The Sentier national au Québec, part of the projected National Hiking Trail of Canada, could be completed by 2016
By DAVID JOHNSTON, The Montreal Gazette
After 22 years of work, a trans-Quebec hiking trail spanning the entire breadth of the province is nearing completion.
Once finished, the 1,645-kilometre Sentier national au Québec will connect the Outaouais region in the west to the Gaspé region in the east. From the Gatineau Hills north of the Ottawa-Gatineau metropolitan region, the SNQ will run east through the Laurentian, Lanaudière, Mauricie, Portneuf, Quebec City, Charlevoix and Manicouagan regions on the north side of the St. Lawrence River, and then continue on the south shore through the Lower St. Lawrence and Gaspé regions to Amqui.
Amqui is a key terminus because it lies at the northern end the Appalachian International Trail, which runs down to Maine, where it becomes the U.S. Appalachian Trail and continues for another 3,500 kilometres to northern Georgia.
Since work began in 1990 to take existing hiking trails in Quebec and join them up with new segments to create a truly trans-Quebec network, 924 kilometres of trails have been completed. With new trails opening now at a rate of 150 kilometres per year, work on the SNQ could be complete as early as 2016.
The most recent trail segment that was officially inaugurated last autumn before the snow started falling was the Route des Zingues, in the Outaouais region.
I went up there on the first Saturday of May, in advance of the black flies. And, just as I had hoped, I was rewarded along the way with one of the nicest panoramic views of scenery I have ever seen in Quebec: the view over-looking Lac Gagnon from a newly constructed hilltop observation deck where last fall's inauguration ceremony took place.
Quebec isn't the only province in Canada with a fledgling trans-provincial hiking trail. The SNQ, to put it in a broader context, is part of the emerging trans-continental National Hiking Trail of Canada. However, the national link won't be ready until well into the next decade at the earliest.
The NHT is often confused with the Trans Canada Trail, but they are two different things. The Trans Canada Trail is much better known among ordinary Canadians. Although also still far from completion, it is taking shape as a multi-use recreational trail running through Canada's largest cities as well as rural regions. It is open to walkers, cyclists, roller bladders and in some rural areas horseback riders, too.
The NHT, on the other hand, like the SNQ in Quebec, is being developed as a pure hiking trail in the traditional sense, at some distance from large cities.

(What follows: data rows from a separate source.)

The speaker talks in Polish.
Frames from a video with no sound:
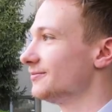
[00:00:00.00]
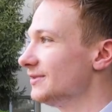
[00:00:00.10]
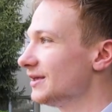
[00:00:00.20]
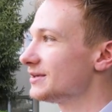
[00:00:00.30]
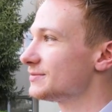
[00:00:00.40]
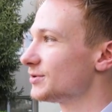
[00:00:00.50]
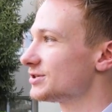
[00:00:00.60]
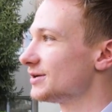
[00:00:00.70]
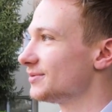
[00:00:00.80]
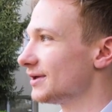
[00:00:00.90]
Nie jest
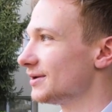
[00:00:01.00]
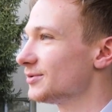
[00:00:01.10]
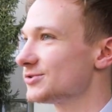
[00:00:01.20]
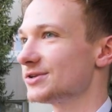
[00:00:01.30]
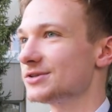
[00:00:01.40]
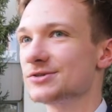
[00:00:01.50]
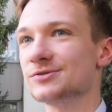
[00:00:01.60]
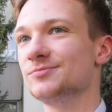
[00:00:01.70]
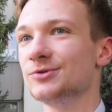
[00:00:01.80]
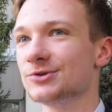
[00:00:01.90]
potrzebna. Można
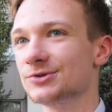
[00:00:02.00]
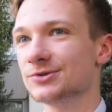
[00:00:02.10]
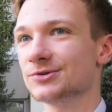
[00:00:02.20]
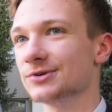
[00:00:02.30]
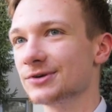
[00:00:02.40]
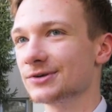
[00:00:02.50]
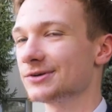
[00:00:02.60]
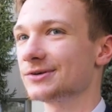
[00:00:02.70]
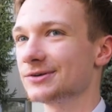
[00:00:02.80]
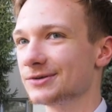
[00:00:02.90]
też być
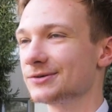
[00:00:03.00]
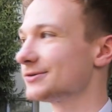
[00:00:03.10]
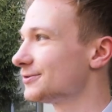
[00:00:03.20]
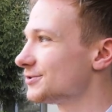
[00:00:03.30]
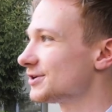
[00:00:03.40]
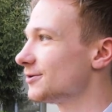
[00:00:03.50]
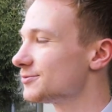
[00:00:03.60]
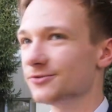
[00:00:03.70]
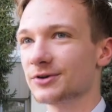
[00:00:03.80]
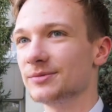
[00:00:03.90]
e, dojrzałym
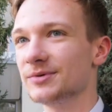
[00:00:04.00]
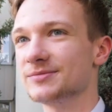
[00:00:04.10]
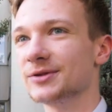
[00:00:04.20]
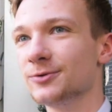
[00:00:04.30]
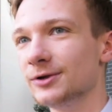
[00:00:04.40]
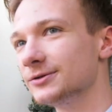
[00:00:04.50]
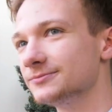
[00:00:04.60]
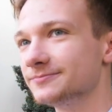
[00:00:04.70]
człowiekiem bez matury.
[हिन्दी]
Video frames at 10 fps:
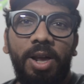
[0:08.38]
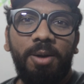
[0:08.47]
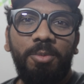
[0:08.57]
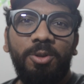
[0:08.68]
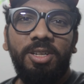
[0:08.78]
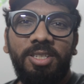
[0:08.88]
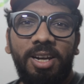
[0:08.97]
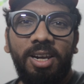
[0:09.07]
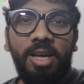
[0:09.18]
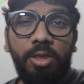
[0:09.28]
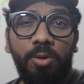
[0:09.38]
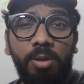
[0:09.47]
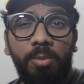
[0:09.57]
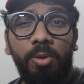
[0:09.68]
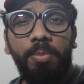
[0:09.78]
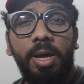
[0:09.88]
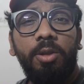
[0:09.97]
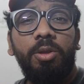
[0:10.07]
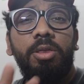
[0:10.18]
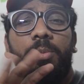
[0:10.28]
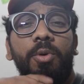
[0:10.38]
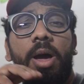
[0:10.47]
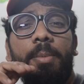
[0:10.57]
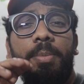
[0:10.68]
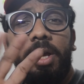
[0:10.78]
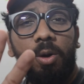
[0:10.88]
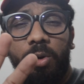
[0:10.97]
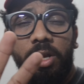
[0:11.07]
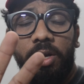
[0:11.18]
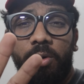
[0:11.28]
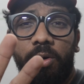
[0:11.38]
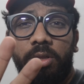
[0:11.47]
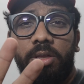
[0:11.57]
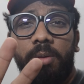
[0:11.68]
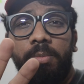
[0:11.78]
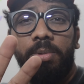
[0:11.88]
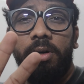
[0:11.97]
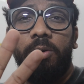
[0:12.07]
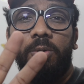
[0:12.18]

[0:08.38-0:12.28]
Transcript: वेलकम टू द चैनल कैसे हो सब लोग पहले तो सबको हैप्पी होली और सब uh,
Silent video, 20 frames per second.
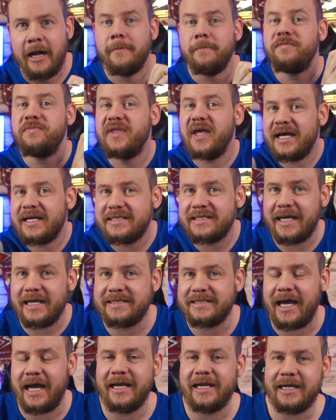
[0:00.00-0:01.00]
dass
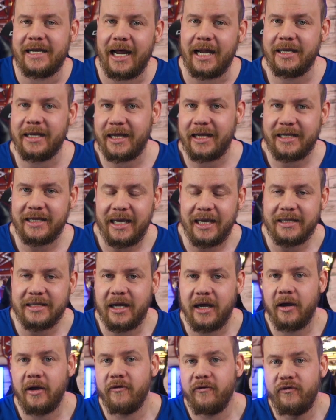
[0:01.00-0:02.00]
es einen anderen
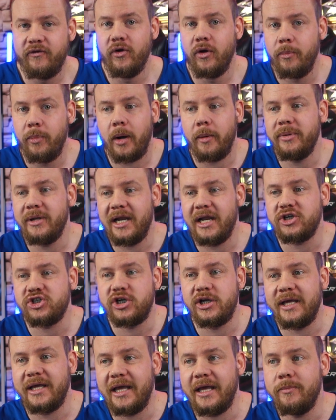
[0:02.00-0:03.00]
Gegner für Bobby
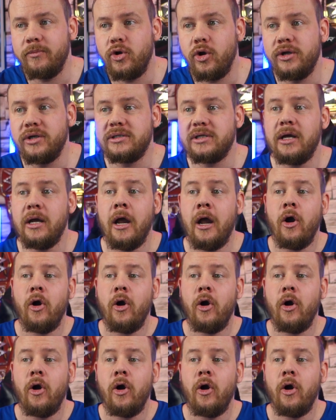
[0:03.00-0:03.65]
Lashley geben könnte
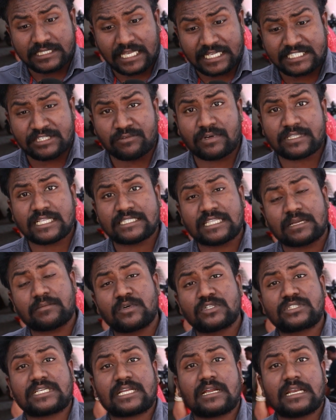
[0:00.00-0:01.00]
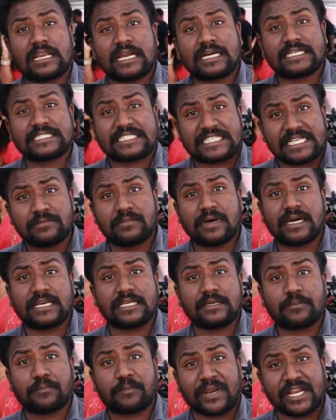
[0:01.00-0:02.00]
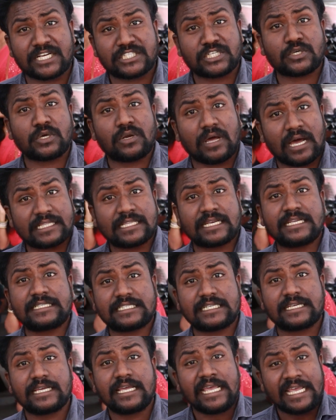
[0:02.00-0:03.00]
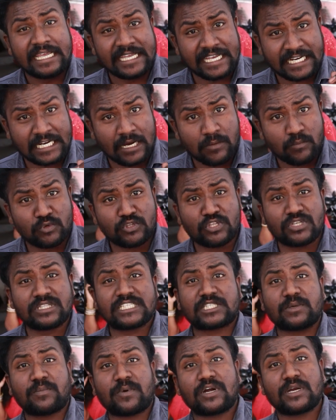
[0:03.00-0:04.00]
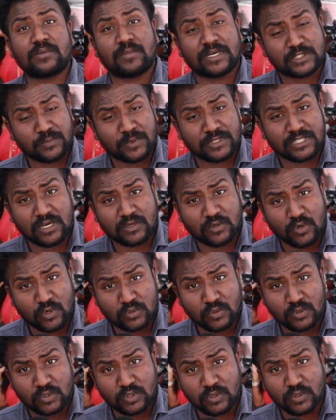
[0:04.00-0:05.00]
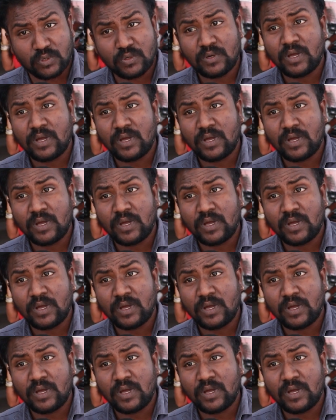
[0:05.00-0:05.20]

సత్యమత ధర్మంచర లాంటి సినిమాని ప్రేక్షకులు ఆదరించి ఇంకా ముందుకు తీసుకుపోవాలని మనస్ఫూర్తిగా కోరుకుంటూ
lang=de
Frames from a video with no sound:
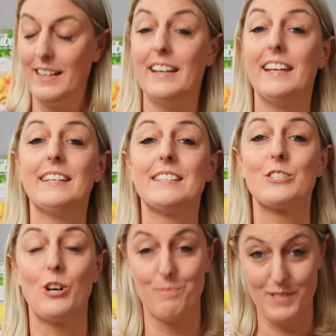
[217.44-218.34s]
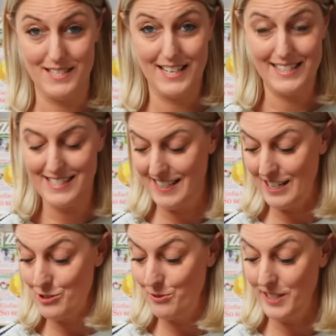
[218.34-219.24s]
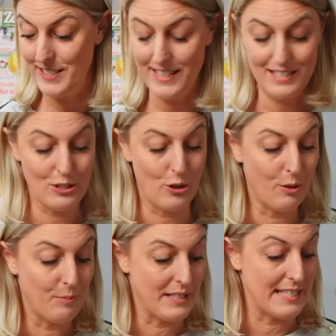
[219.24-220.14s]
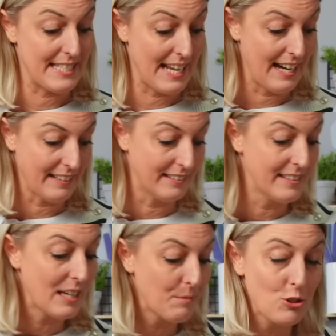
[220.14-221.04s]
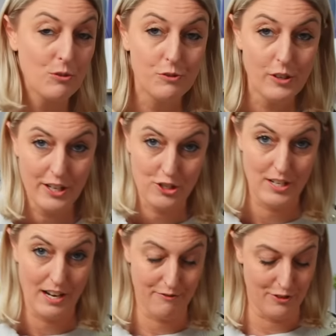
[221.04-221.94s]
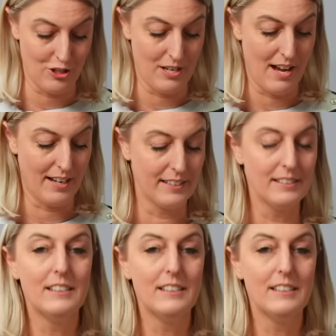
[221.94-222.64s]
Ich toppe das Ganze natürlich jetzt noch mit Sahne. Die habe ich schon vorher steif geschlagen.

In Quebec, work on the SNQ is being overseen by the Fédération québécoise de la marche, which liaises with local governments and regional tourism associations. Actual trail-clearing and trail-marking work is being carried out by volunteers, under the auspices of region-al SNQ subcommittees.
From Montreal, the two closest places to catch up with the SNQ are near Duhamel, in the Outaouais region, and St. Côme, in the Lanaudière region.
I had chosen the Duhamel option, because I wanted to see that view overlooking Lac Gagnon.
Although it was hard to see the footpath because of fallen leaves from the previous autumn, the trail was very well marked by red-and-white signs and pink ribbons hammered into tree trunks along the way. And so I just followed those indicators very closely. Twenty minutes on, I got to an intersection where one sign directed me left 0.3 km up a side path to the hilltop observation deck overlooking Lac Gagnon, and another sign directed me right to continue on the main Route des Zingues.
I took a left up to the look-out and was not disappoint-ed. It was a sunny and warm day without a cloud in the sky and the view of Lac Gagnon on the edge of Papineau-Labelle provincial park was magnificent. Down to my left, there was a large sandy beach in a bay. Up to my right, stretching out onto the horizon, were the gently rolling Laurentian hills.
Coming back down to the intersection and continuing for a stretch along the main Route des Zingues, I saw - and heard - a Downy woodpecker pounding its beak into a tree trunk. It was the only sound in the forest except for that of my feet crunching the dry brown leaves.
Less than an hour later, I was back down to where I had started, in a small parking lot beside a dirt road, wondering who will be the first Quebecer to walk the entire length of the SNQ when it finally opens.
IF YOU GO
To get to the Route des Zingues, take Autoroute 50 on the north shore of the Ottawa River toward Ottawa. At Montebello, take Highway 148 west to Papineauville, then Route 321 north to Duhamel. On the north side of Duhamel, turn right on Chemin du Lac Gagnon E. and continue for 10 minutes on this dirt road until you see a small parking lot marked with a sign saying Route des Zingues. The drive from downtown Montreal without traffic takes about 2½ hours.